_The task_: The entries are to be duplicated exactly, though any picture in them must be omitted.

_Provided data_:
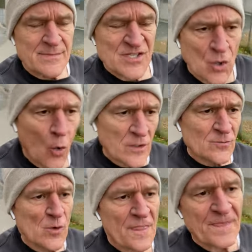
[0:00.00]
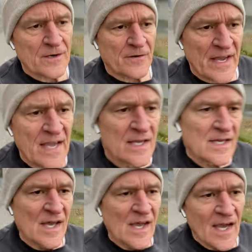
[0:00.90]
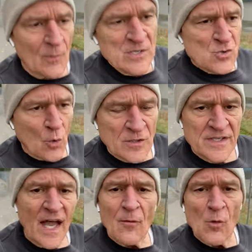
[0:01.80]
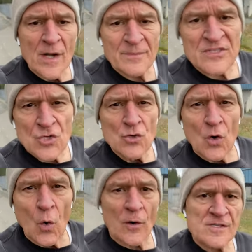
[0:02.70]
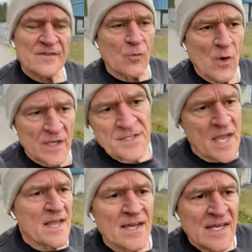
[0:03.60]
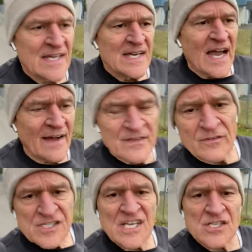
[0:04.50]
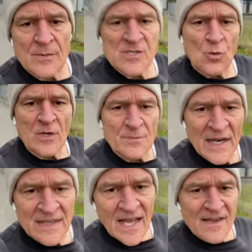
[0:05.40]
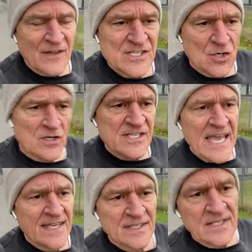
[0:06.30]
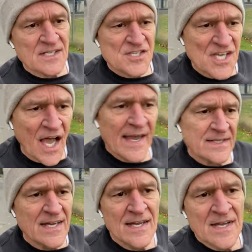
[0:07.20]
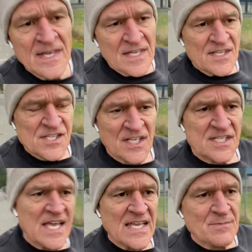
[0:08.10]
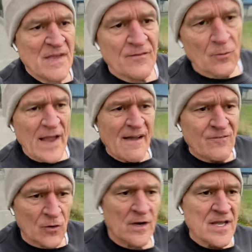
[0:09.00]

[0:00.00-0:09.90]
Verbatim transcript: The cord of wood theory. I once ordered not one, but two cords of wood I've never seen so much wood in my life. I started taking it inside. This is going to take me forever.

_Output for this exercise_:
[0:00.00]
[0:00.90]
[0:01.80]
[0:02.70]
[0:03.60]
[0:04.50]
[0:05.40]
[0:06.30]
[0:07.20]
[0:08.10]
[0:09.00]

[0:00.00-0:09.90]
Verbatim transcript: The cord of wood theory. I once ordered not one, but two cords of wood I've never seen so much wood in my life. I started taking it inside. This is going to take me forever.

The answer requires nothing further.